昔の話⑳

久しぶりに野球をしたらまた野球部だった頃のことを思い出した。

高校の頃の話。

土日になるとよくよその学校と練習試合をしていたのですが、この練習試合において、ひとつめんどくさい風習というか、あんまり意味は無いのですがとりあえずやっておかなければいけない件みたいなのがありました。

それはグラウンド整備の時に起こります。

試合が始まる前と、五回裏が終わった後と、試合が終わった後にグラウンド整備を行なうのですが、これはだいたい主管校(相手に来てもらう側のチーム。ホスト側)がやるんですね。

まあ各グラウンドには各グラウンドの整備のやり方がありますし、トンボ(グラウンドに使うT字型の棒)もそんなに本数がないので、全然それでいいじゃんって話なんです。
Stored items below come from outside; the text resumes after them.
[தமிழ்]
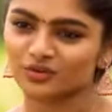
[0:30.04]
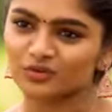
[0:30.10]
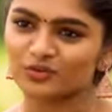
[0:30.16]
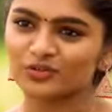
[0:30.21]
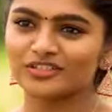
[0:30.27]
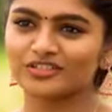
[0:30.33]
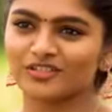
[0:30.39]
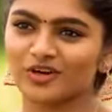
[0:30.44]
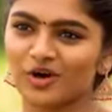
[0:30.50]

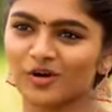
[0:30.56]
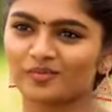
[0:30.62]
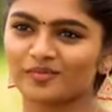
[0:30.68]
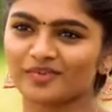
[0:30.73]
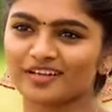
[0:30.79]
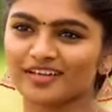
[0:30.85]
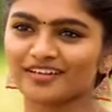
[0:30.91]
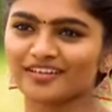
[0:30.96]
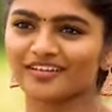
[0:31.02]
ஸ்கூல்
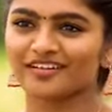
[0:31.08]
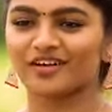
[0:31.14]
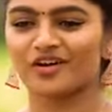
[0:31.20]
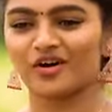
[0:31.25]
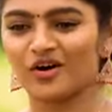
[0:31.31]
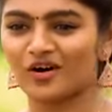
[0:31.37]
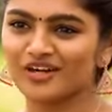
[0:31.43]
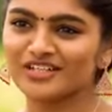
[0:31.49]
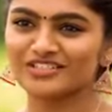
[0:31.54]
டாப்பர்
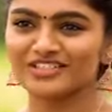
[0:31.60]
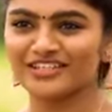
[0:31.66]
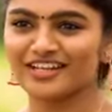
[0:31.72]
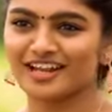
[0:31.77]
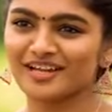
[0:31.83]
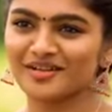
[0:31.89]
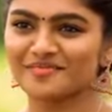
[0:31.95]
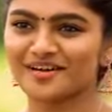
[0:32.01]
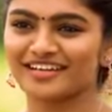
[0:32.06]
காலேஜ்ல
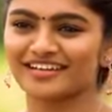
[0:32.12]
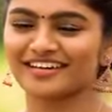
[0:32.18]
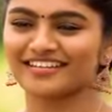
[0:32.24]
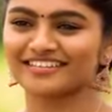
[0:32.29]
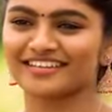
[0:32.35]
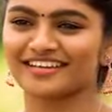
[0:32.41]
நல்ல மார்க்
ここまでは。

めんどくせぇのはこっからで、グラウンド整備のタイミングになると毎回、ゲスト側のチームがダッシュして先にトンボを取ってとりあえず先に整備を始めなきゃいけない“暗黙のルール”みたいなのがあるのです。

で、そっからホスト側のチームの人が来て、結果的には代わってくれるのですが、

ホスト側「代わります!」

ゲスト側「や、大丈夫です!」

ホスト側「いえ、代わります!」

ゲスト側「じゃ、お願いします!」

というふうなラリーを2回挟んでからじゃないと代わっちゃいけないみたいな風習があるのです。

超めんどくさかった。これ。

多分全員思ってたと思う。これ。

すんなりやりゃあいいじゃねぇか。

ただこれをサボると監督キレるんですよ。無駄を強要してくるんですよ。

ホントジャパニーズノジュニアスポーツノシドウシャハムダナコトヲサセルノガスキネェ。
ソンデソレミテニヤニヤシテルンダカラアクシュミキワマリナイネェ。

毎度毎度バカバカしいと思いながらもやってたんですが、ある遠征の時、確か福岡県の高校だったと思うのですが、こんな人に出会いました。
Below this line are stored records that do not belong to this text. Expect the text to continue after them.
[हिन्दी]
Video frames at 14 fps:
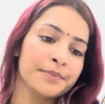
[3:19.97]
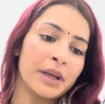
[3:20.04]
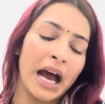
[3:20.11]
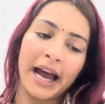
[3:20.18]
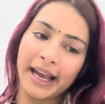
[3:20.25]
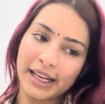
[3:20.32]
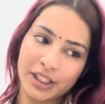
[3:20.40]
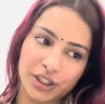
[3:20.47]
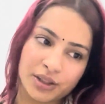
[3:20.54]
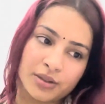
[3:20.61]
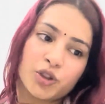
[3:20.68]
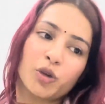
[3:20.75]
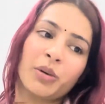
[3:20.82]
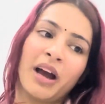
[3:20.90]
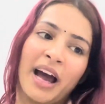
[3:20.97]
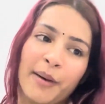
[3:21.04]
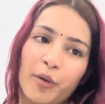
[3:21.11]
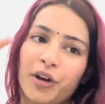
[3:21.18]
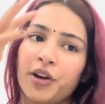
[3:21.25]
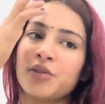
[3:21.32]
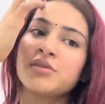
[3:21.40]
हाय हम्म, जो भी हाय
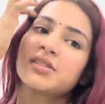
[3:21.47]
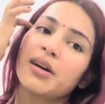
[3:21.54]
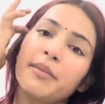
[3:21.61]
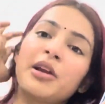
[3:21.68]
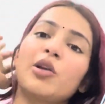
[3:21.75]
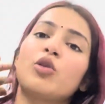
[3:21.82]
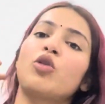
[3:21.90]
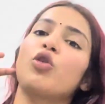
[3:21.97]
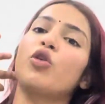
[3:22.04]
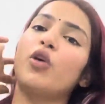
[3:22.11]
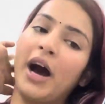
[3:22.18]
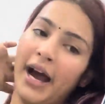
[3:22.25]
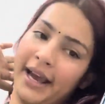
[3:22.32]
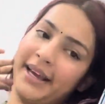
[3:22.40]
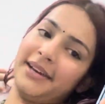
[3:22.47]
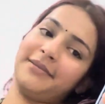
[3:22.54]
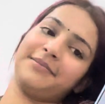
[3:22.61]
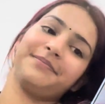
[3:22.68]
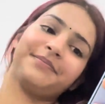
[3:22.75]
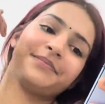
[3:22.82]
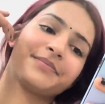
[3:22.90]
बोल रहे हैं उन सभी लोगों को हाय
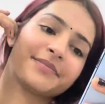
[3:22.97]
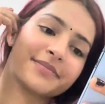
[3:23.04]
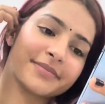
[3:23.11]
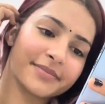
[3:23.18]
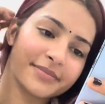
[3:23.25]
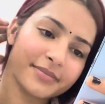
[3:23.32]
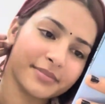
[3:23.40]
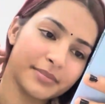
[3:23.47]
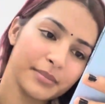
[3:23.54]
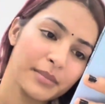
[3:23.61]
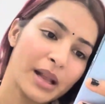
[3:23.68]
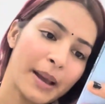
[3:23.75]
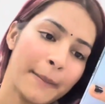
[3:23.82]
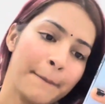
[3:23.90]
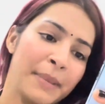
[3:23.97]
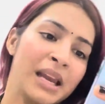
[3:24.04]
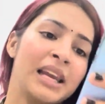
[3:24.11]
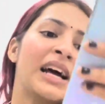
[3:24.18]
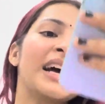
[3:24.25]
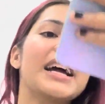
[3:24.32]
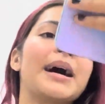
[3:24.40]

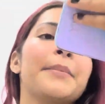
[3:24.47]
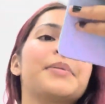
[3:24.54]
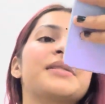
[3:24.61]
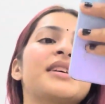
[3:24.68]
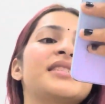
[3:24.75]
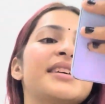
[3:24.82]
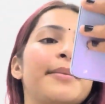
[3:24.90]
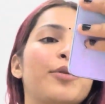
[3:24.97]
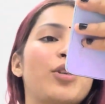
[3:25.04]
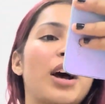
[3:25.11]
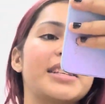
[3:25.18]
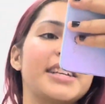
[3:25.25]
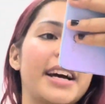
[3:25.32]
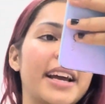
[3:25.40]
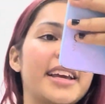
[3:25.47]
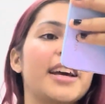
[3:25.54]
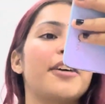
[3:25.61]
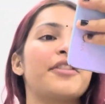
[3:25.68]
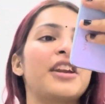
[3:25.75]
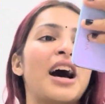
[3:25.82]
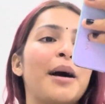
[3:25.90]
मिलना है आपसे जयपुर आ जाएं या
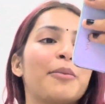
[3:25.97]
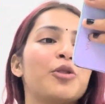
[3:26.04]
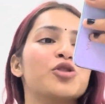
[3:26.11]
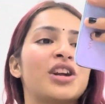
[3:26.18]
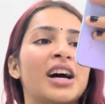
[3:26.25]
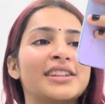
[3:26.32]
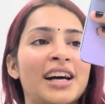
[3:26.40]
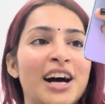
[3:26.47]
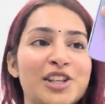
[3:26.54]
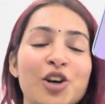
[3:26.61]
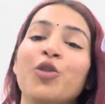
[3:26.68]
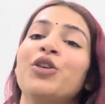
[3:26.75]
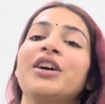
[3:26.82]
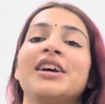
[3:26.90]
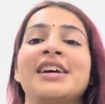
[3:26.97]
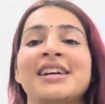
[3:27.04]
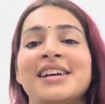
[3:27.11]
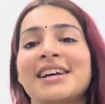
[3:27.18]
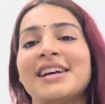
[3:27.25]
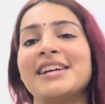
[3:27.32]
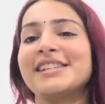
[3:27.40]
फिर आप गुजरात आ जाओ
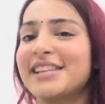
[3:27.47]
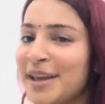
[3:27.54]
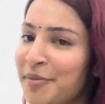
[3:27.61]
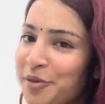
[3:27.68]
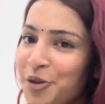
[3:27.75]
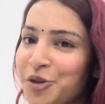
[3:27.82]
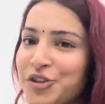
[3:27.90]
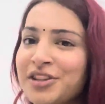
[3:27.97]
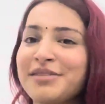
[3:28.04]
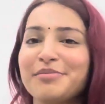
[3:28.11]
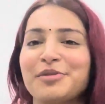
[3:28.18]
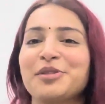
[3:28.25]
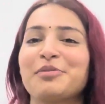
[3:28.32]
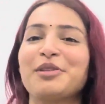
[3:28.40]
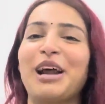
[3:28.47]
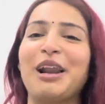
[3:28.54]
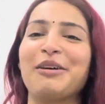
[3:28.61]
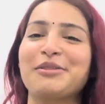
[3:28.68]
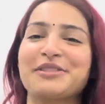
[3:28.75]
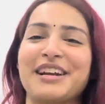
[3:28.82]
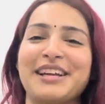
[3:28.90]
सेम क्वेश्चन मुझे बुला
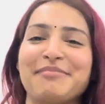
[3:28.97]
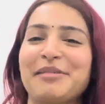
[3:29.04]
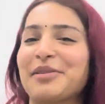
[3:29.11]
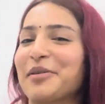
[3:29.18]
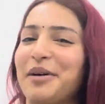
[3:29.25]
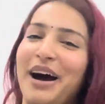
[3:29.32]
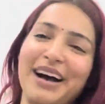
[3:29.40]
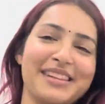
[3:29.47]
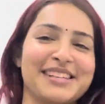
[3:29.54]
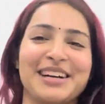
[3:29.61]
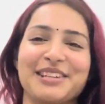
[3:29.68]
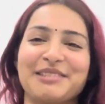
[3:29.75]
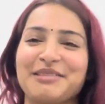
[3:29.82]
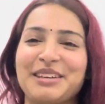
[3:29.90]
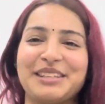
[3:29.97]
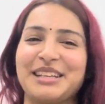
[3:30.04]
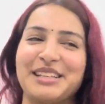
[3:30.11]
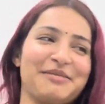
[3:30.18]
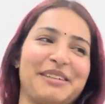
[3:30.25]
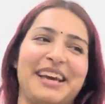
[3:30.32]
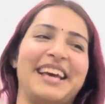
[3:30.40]
लो गुजरात में तो आज ही आ जाऊंगी
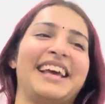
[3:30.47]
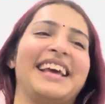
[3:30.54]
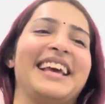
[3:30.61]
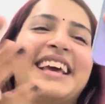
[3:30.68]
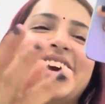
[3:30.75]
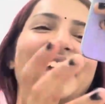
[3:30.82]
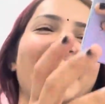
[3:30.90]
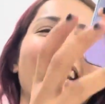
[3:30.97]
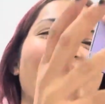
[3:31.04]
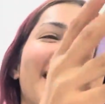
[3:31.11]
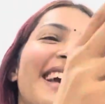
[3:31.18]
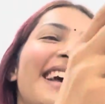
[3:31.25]
सच में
試合が終わった後、いつものようにどうせ途中で変わってもらうグラウンド整備を行なっておりまして、確かショート辺りを僕は整備してまして、そしたら毎度のごとく相手チームの方がいらっしゃいまして、「代わります!」と。

いつものように「や、大丈夫です!」と返したところ、やや予想外の返事が。

「や、ここ(ショート)は僕のポジションなんで、僕がやりたいんです!お願いします!」

この言葉を聞いた時、敗北を感じました。なんかもうこの人には何をやっても勝てないような気になりました。こんな心の綺麗な人がいるもんなんだなと。

今までで一番気持ちよくトンボを譲りました。

それと同時に、ホントにこの風習滅びねぇかなと心から思いました。

こーゆーのがいっぱい残ってるから最近野球人気無いんだろうなと、常々思います。僕ももう一回やるかって言われたら、「絶対に嫌だ」って言いますもん。無駄が多過ぎ。

こーゆー呪いのような伝統・風習が一つでも滅びるように祈っております。

※この風習が全国共通かどうかは定かではありません。少なくとも当時(12〜13年前)の四国と九州地方ではあった風習です。「ウチは違ったよ」って方がいらっしゃったら教えていただけると嬉しいです。

読んでいただいてありがとうございました。退屈しのぎにでもなっていれば幸いです。